(Stored items)
|---|

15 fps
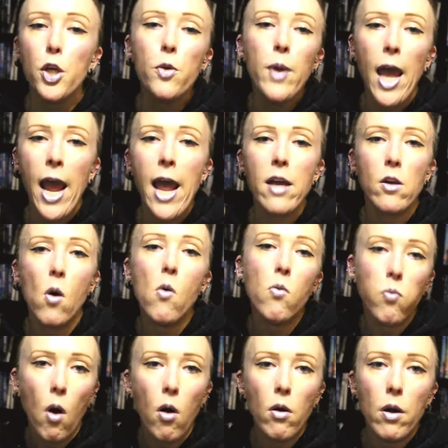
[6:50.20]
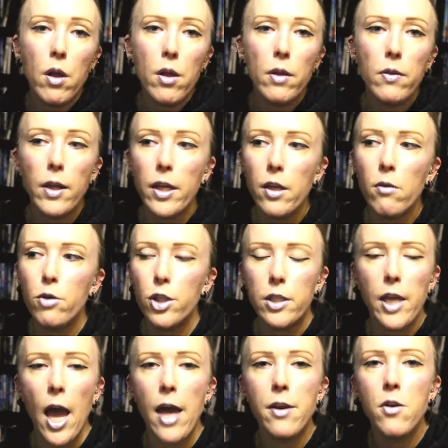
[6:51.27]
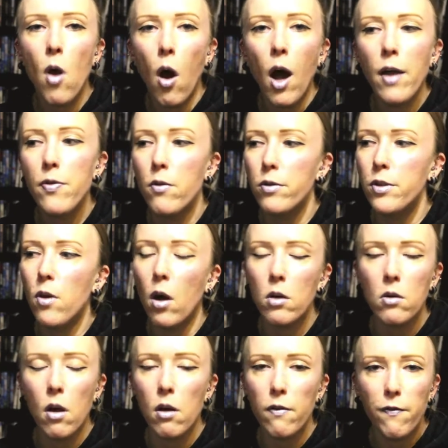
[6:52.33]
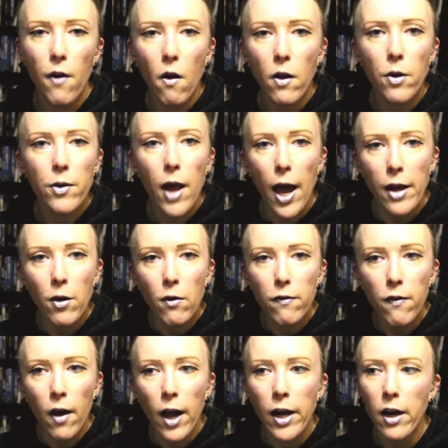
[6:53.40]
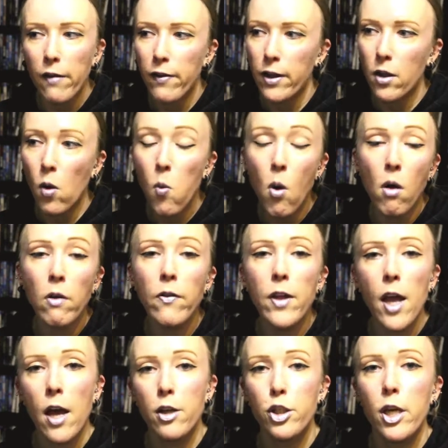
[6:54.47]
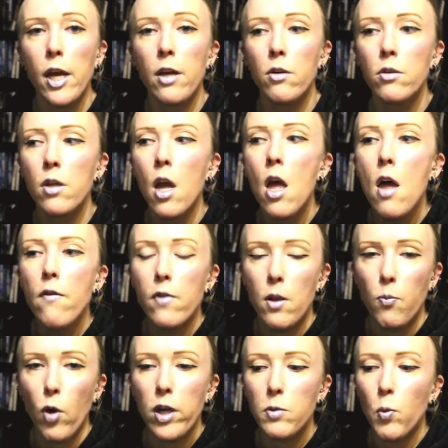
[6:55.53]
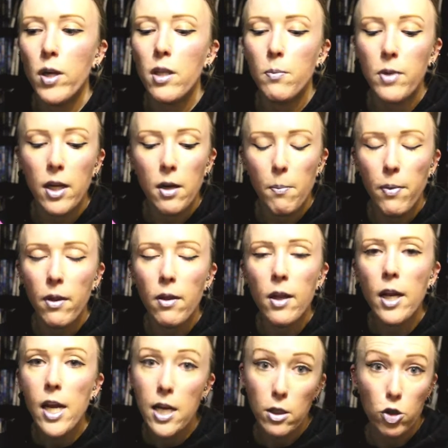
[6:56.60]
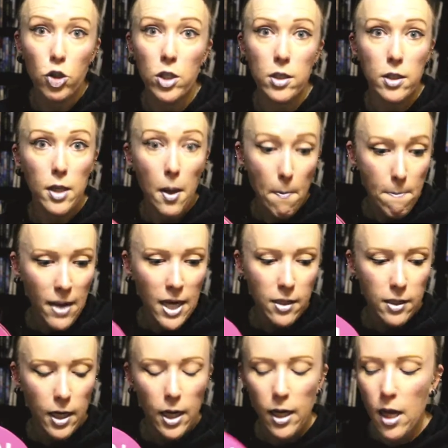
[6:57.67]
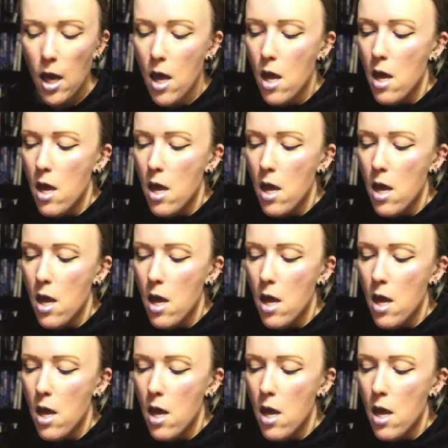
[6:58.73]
You can't go wrong. Like you just cannot, there's not a lot of fallout I don't find. I find the quality of the eyeshadows for the price point, the blendability is just amazing.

|---|

-- TASK DIRECTIONS --
Could you return all of the entries above exactly, without any images?

-- WRITTEN REPLY --
15 fps
[6:50.20]
[6:51.27]
[6:52.33]
[6:53.40]
[6:54.47]
[6:55.53]
[6:56.60]
[6:57.67]
[6:58.73]
You can't go wrong. Like you just cannot, there's not a lot of fallout I don't find. I find the quality of the eyeshadows for the price point, the blendability is just amazing.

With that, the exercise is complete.